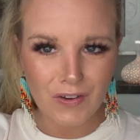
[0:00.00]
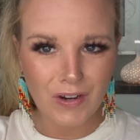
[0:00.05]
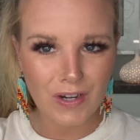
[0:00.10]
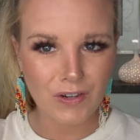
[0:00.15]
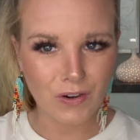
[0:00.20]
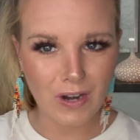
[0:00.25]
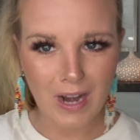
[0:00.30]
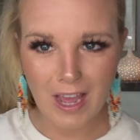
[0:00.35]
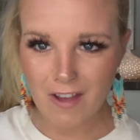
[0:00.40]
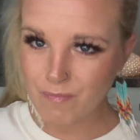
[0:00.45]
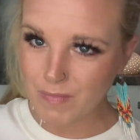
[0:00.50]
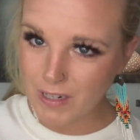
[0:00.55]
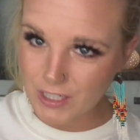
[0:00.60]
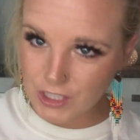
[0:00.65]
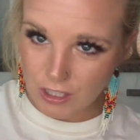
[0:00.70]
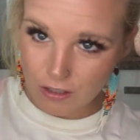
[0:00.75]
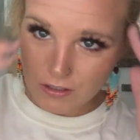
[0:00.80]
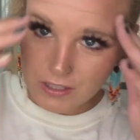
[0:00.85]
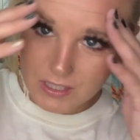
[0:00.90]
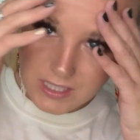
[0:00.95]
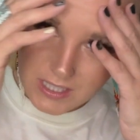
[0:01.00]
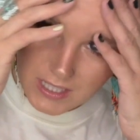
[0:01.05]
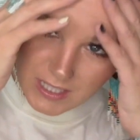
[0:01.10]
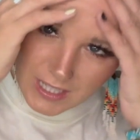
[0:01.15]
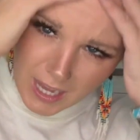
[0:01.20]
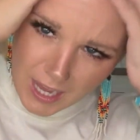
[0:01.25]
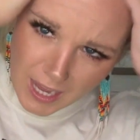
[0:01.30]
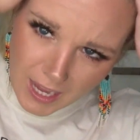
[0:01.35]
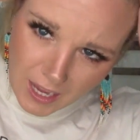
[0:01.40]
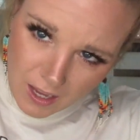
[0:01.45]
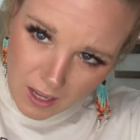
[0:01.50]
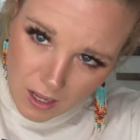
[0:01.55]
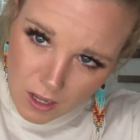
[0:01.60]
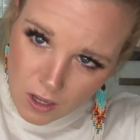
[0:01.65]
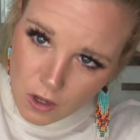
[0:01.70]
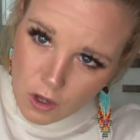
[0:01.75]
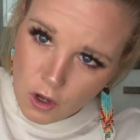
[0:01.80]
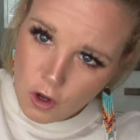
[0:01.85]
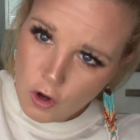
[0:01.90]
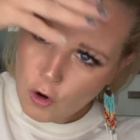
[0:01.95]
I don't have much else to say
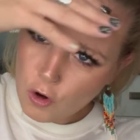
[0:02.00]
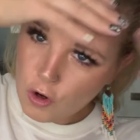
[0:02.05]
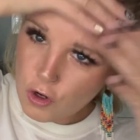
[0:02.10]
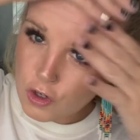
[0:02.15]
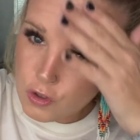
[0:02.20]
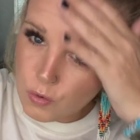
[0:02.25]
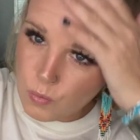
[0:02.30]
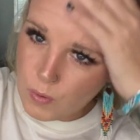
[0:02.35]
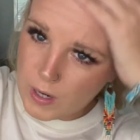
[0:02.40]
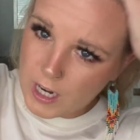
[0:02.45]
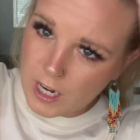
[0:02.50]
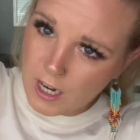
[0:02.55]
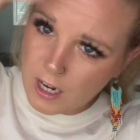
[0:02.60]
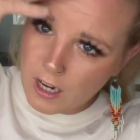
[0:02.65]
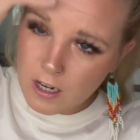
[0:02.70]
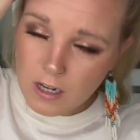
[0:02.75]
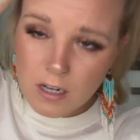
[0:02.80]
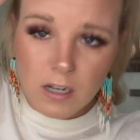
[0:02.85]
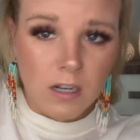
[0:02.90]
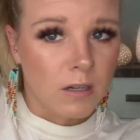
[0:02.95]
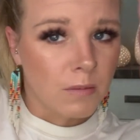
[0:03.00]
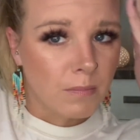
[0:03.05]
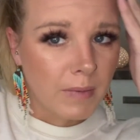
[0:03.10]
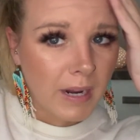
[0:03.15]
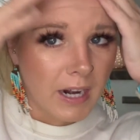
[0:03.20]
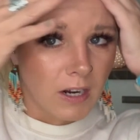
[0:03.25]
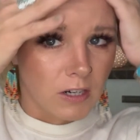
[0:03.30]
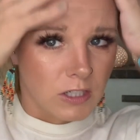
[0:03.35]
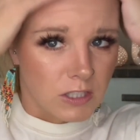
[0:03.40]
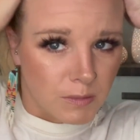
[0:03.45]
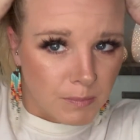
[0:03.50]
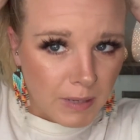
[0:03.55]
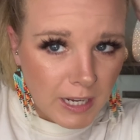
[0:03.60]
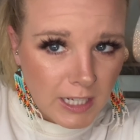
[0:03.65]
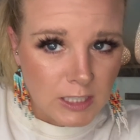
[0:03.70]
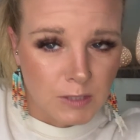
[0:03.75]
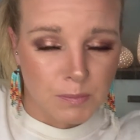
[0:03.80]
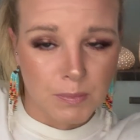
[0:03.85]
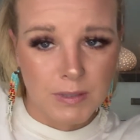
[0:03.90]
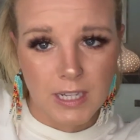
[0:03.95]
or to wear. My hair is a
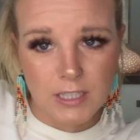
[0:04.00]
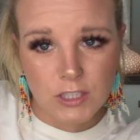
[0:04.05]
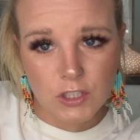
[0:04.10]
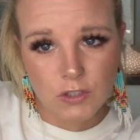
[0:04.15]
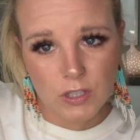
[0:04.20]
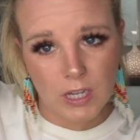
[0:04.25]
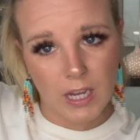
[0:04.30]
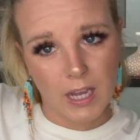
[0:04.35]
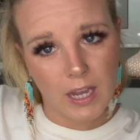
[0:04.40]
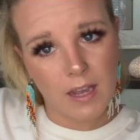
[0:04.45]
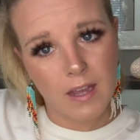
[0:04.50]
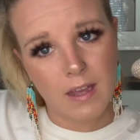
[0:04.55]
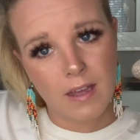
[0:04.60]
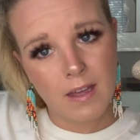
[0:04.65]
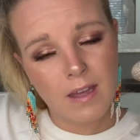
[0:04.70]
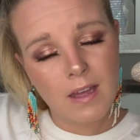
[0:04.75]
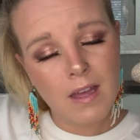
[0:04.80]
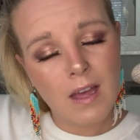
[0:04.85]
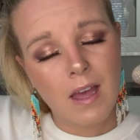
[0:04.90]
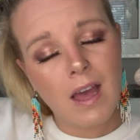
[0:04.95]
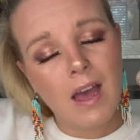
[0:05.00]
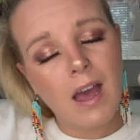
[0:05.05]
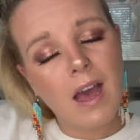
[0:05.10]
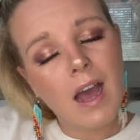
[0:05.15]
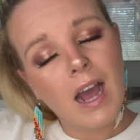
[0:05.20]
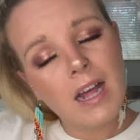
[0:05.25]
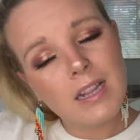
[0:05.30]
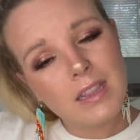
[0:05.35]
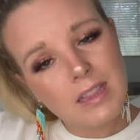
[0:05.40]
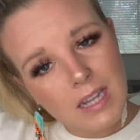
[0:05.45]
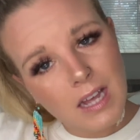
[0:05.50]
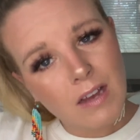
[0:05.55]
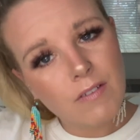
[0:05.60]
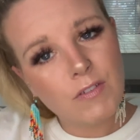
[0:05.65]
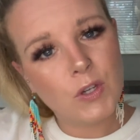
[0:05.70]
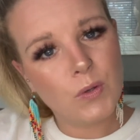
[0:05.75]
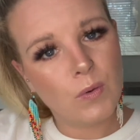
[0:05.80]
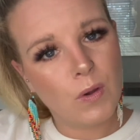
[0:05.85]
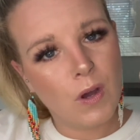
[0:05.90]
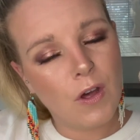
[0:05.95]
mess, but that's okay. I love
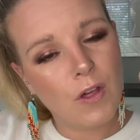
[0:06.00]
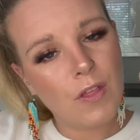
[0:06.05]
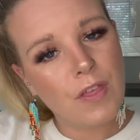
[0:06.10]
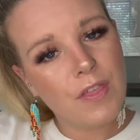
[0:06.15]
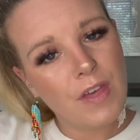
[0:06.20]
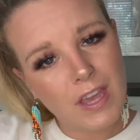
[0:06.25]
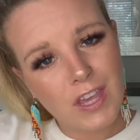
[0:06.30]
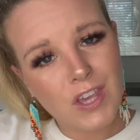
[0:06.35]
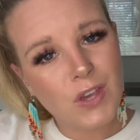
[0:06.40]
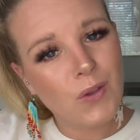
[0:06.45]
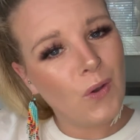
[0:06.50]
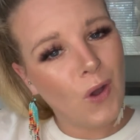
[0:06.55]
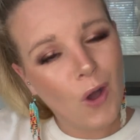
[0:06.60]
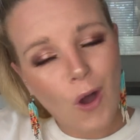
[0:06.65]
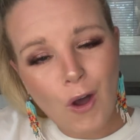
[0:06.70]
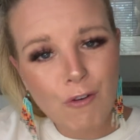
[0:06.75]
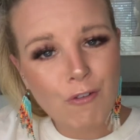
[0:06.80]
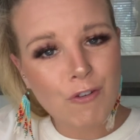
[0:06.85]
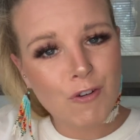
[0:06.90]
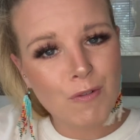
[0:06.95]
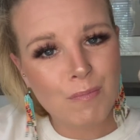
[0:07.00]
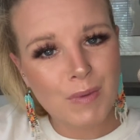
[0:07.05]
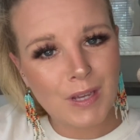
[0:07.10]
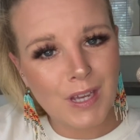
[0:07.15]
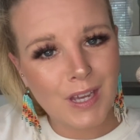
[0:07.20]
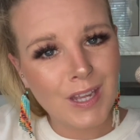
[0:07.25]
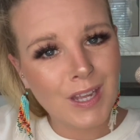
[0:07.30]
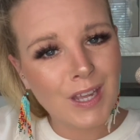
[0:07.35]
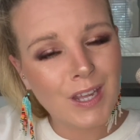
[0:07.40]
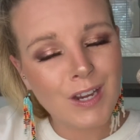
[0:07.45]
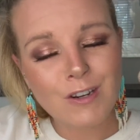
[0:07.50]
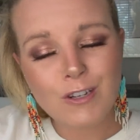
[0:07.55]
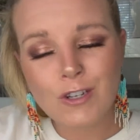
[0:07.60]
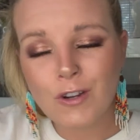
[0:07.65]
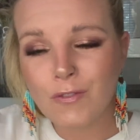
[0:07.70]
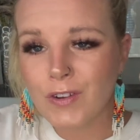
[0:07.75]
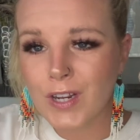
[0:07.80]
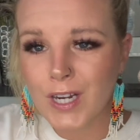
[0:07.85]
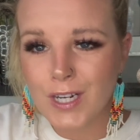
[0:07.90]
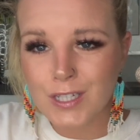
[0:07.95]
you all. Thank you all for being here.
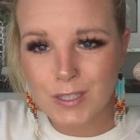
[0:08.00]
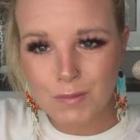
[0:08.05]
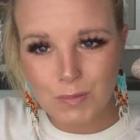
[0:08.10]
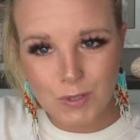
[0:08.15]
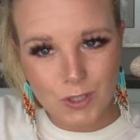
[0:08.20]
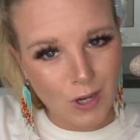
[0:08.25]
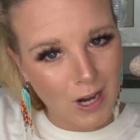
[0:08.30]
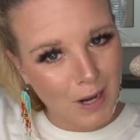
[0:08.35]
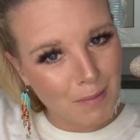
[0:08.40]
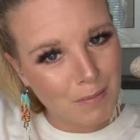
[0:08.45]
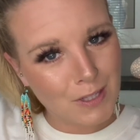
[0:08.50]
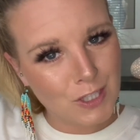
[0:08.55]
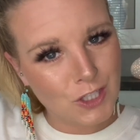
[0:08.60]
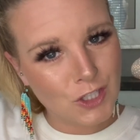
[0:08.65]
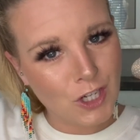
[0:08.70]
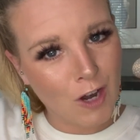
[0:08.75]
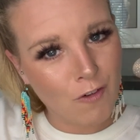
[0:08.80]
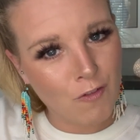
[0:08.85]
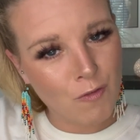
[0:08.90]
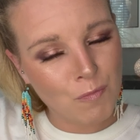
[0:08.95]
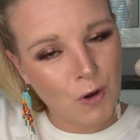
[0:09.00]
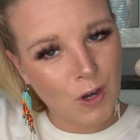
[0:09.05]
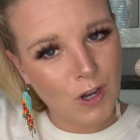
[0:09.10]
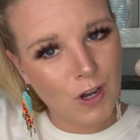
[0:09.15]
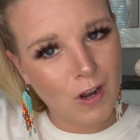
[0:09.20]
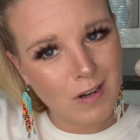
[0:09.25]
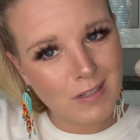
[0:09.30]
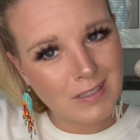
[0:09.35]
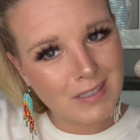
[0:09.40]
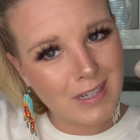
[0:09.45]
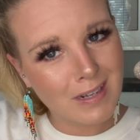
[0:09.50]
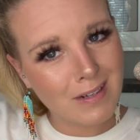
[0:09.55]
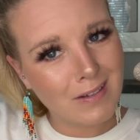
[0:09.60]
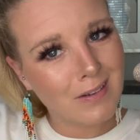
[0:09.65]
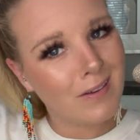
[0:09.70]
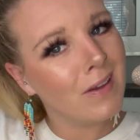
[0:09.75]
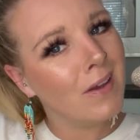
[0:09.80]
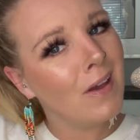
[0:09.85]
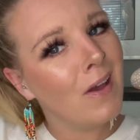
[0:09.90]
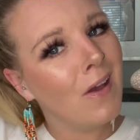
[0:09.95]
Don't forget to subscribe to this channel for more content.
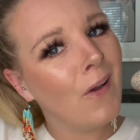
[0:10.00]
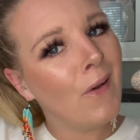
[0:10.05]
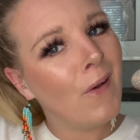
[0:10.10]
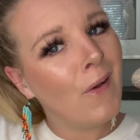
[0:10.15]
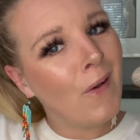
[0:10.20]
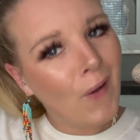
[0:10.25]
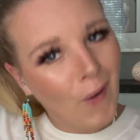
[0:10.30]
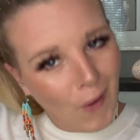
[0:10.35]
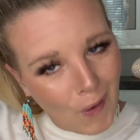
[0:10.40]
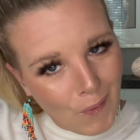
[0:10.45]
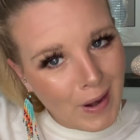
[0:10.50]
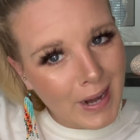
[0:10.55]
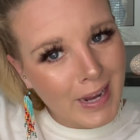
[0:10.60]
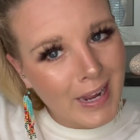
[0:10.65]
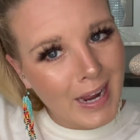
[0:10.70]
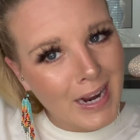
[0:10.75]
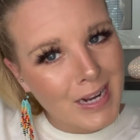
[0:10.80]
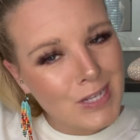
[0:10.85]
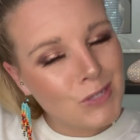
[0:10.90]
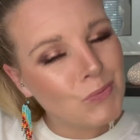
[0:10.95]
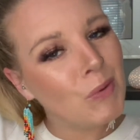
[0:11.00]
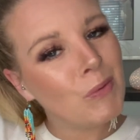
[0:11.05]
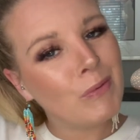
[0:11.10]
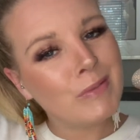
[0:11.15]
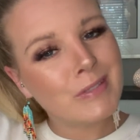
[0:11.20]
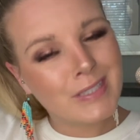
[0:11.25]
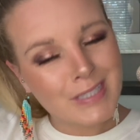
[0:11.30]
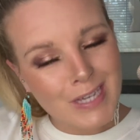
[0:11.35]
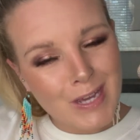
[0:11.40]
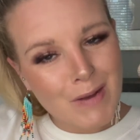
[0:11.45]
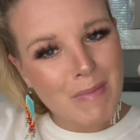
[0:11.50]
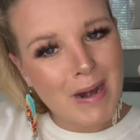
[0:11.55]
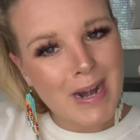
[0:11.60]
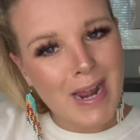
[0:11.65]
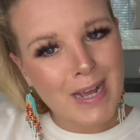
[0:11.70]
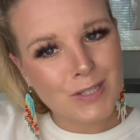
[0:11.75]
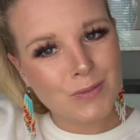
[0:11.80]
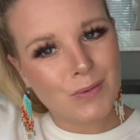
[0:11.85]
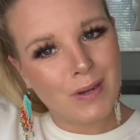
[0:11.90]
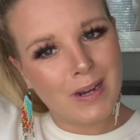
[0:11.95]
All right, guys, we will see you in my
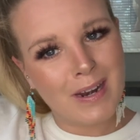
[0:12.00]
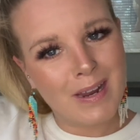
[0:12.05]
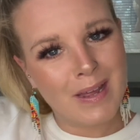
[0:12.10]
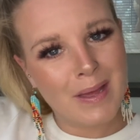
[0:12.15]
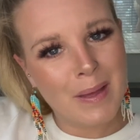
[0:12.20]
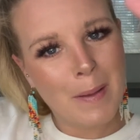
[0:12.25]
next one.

Instructions for the task: Whatever pictures the entries contain, omit them, and write the rest out exactly.

Exercise output:
[0:00.00]
[0:00.05]
[0:00.10]
[0:00.15]
[0:00.20]
[0:00.25]
[0:00.30]
[0:00.35]
[0:00.40]
[0:00.45]
[0:00.50]
[0:00.55]
[0:00.60]
[0:00.65]
[0:00.70]
[0:00.75]
[0:00.80]
[0:00.85]
[0:00.90]
[0:00.95]
[0:01.00]
[0:01.05]
[0:01.10]
[0:01.15]
[0:01.20]
[0:01.25]
[0:01.30]
[0:01.35]
[0:01.40]
[0:01.45]
[0:01.50]
[0:01.55]
[0:01.60]
[0:01.65]
[0:01.70]
[0:01.75]
[0:01.80]
[0:01.85]
[0:01.90]
[0:01.95]
I don't have much else to say
[0:02.00]
[0:02.05]
[0:02.10]
[0:02.15]
[0:02.20]
[0:02.25]
[0:02.30]
[0:02.35]
[0:02.40]
[0:02.45]
[0:02.50]
[0:02.55]
[0:02.60]
[0:02.65]
[0:02.70]
[0:02.75]
[0:02.80]
[0:02.85]
[0:02.90]
[0:02.95]
[0:03.00]
[0:03.05]
[0:03.10]
[0:03.15]
[0:03.20]
[0:03.25]
[0:03.30]
[0:03.35]
[0:03.40]
[0:03.45]
[0:03.50]
[0:03.55]
[0:03.60]
[0:03.65]
[0:03.70]
[0:03.75]
[0:03.80]
[0:03.85]
[0:03.90]
[0:03.95]
or to wear. My hair is a
[0:04.00]
[0:04.05]
[0:04.10]
[0:04.15]
[0:04.20]
[0:04.25]
[0:04.30]
[0:04.35]
[0:04.40]
[0:04.45]
[0:04.50]
[0:04.55]
[0:04.60]
[0:04.65]
[0:04.70]
[0:04.75]
[0:04.80]
[0:04.85]
[0:04.90]
[0:04.95]
[0:05.00]
[0:05.05]
[0:05.10]
[0:05.15]
[0:05.20]
[0:05.25]
[0:05.30]
[0:05.35]
[0:05.40]
[0:05.45]
[0:05.50]
[0:05.55]
[0:05.60]
[0:05.65]
[0:05.70]
[0:05.75]
[0:05.80]
[0:05.85]
[0:05.90]
[0:05.95]
mess, but that's okay. I love
[0:06.00]
[0:06.05]
[0:06.10]
[0:06.15]
[0:06.20]
[0:06.25]
[0:06.30]
[0:06.35]
[0:06.40]
[0:06.45]
[0:06.50]
[0:06.55]
[0:06.60]
[0:06.65]
[0:06.70]
[0:06.75]
[0:06.80]
[0:06.85]
[0:06.90]
[0:06.95]
[0:07.00]
[0:07.05]
[0:07.10]
[0:07.15]
[0:07.20]
[0:07.25]
[0:07.30]
[0:07.35]
[0:07.40]
[0:07.45]
[0:07.50]
[0:07.55]
[0:07.60]
[0:07.65]
[0:07.70]
[0:07.75]
[0:07.80]
[0:07.85]
[0:07.90]
[0:07.95]
you all. Thank you all for being here.
[0:08.00]
[0:08.05]
[0:08.10]
[0:08.15]
[0:08.20]
[0:08.25]
[0:08.30]
[0:08.35]
[0:08.40]
[0:08.45]
[0:08.50]
[0:08.55]
[0:08.60]
[0:08.65]
[0:08.70]
[0:08.75]
[0:08.80]
[0:08.85]
[0:08.90]
[0:08.95]
[0:09.00]
[0:09.05]
[0:09.10]
[0:09.15]
[0:09.20]
[0:09.25]
[0:09.30]
[0:09.35]
[0:09.40]
[0:09.45]
[0:09.50]
[0:09.55]
[0:09.60]
[0:09.65]
[0:09.70]
[0:09.75]
[0:09.80]
[0:09.85]
[0:09.90]
[0:09.95]
Don't forget to subscribe to this channel for more content.
[0:10.00]
[0:10.05]
[0:10.10]
[0:10.15]
[0:10.20]
[0:10.25]
[0:10.30]
[0:10.35]
[0:10.40]
[0:10.45]
[0:10.50]
[0:10.55]
[0:10.60]
[0:10.65]
[0:10.70]
[0:10.75]
[0:10.80]
[0:10.85]
[0:10.90]
[0:10.95]
[0:11.00]
[0:11.05]
[0:11.10]
[0:11.15]
[0:11.20]
[0:11.25]
[0:11.30]
[0:11.35]
[0:11.40]
[0:11.45]
[0:11.50]
[0:11.55]
[0:11.60]
[0:11.65]
[0:11.70]
[0:11.75]
[0:11.80]
[0:11.85]
[0:11.90]
[0:11.95]
All right, guys, we will see you in my
[0:12.00]
[0:12.05]
[0:12.10]
[0:12.15]
[0:12.20]
[0:12.25]
next one.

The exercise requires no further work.